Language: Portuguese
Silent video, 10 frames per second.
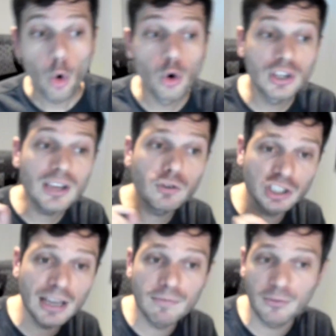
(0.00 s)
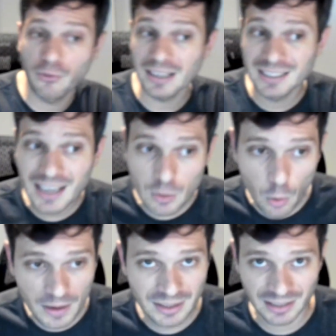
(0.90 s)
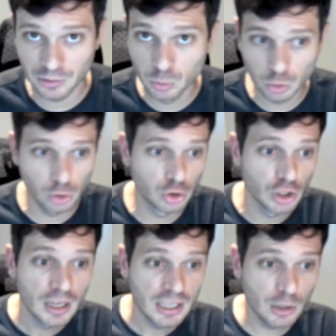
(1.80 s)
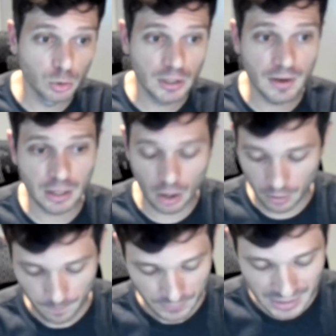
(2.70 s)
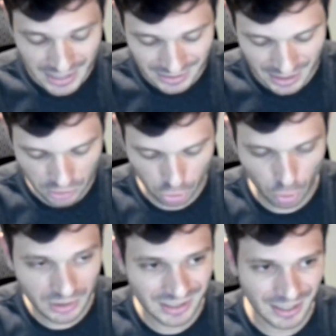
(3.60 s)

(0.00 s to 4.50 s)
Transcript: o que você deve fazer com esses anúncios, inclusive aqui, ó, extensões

======

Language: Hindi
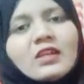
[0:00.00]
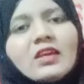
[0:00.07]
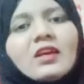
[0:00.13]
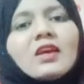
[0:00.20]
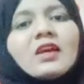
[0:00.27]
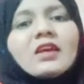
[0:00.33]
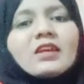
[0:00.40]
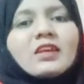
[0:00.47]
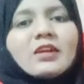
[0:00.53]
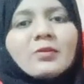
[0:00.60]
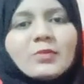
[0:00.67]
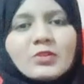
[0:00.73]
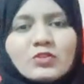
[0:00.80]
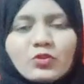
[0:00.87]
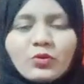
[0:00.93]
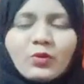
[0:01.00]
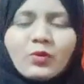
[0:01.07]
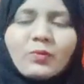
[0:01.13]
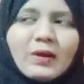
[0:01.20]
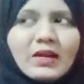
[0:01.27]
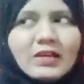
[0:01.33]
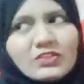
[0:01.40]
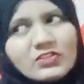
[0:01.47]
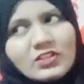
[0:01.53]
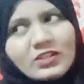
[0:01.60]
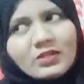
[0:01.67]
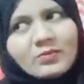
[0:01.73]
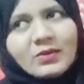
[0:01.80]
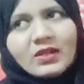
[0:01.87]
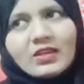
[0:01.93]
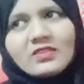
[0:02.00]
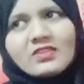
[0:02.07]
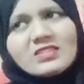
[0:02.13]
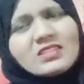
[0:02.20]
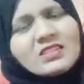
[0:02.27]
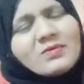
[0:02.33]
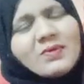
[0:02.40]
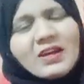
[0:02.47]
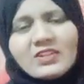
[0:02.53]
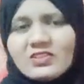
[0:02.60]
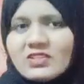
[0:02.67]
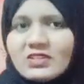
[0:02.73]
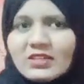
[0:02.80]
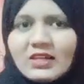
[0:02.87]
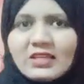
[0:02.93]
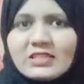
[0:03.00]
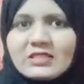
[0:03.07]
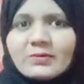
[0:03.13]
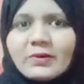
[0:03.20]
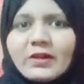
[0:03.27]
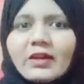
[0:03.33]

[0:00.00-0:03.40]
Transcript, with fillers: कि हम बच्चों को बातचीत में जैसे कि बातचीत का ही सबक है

======

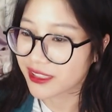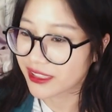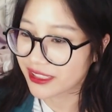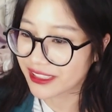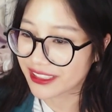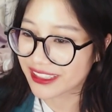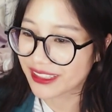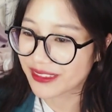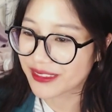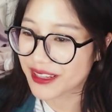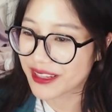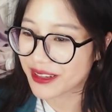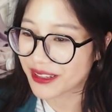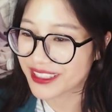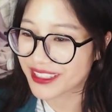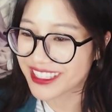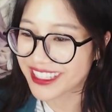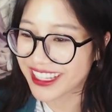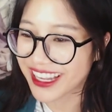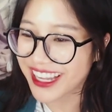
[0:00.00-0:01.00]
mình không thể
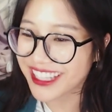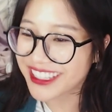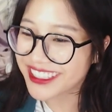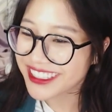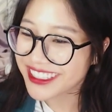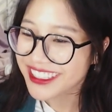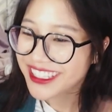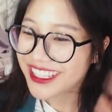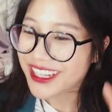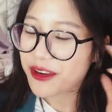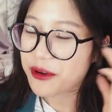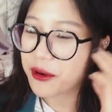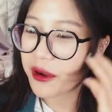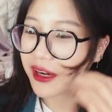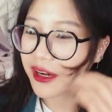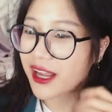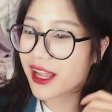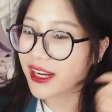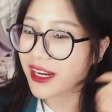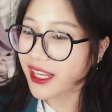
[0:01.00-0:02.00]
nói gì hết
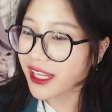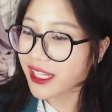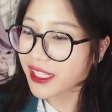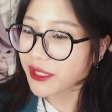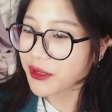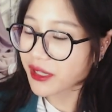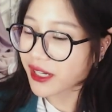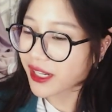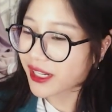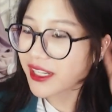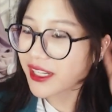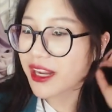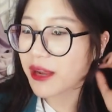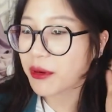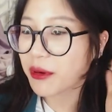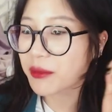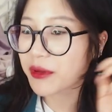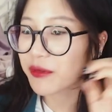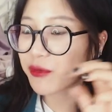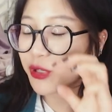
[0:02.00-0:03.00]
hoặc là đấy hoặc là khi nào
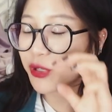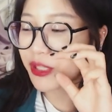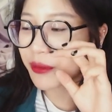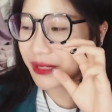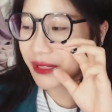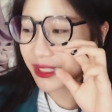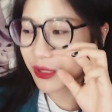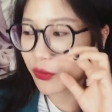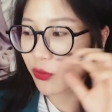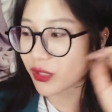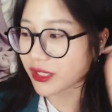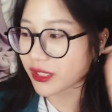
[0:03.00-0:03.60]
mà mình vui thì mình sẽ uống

======

## What to work on
Copy the entries above exactly, but only the stretch from the line containing "Language: Portuguese" through the line containing "Transcript: o que". Keep both end lines; drop the pictures.

## Task response
Language: Portuguese
Silent video, 10 frames per second.
(0.00 s)
(0.90 s)
(1.80 s)
(2.70 s)
(3.60 s)

(0.00 s to 4.50 s)
Transcript: o que você deve fazer com esses anúncios, inclusive aqui, ó, extensões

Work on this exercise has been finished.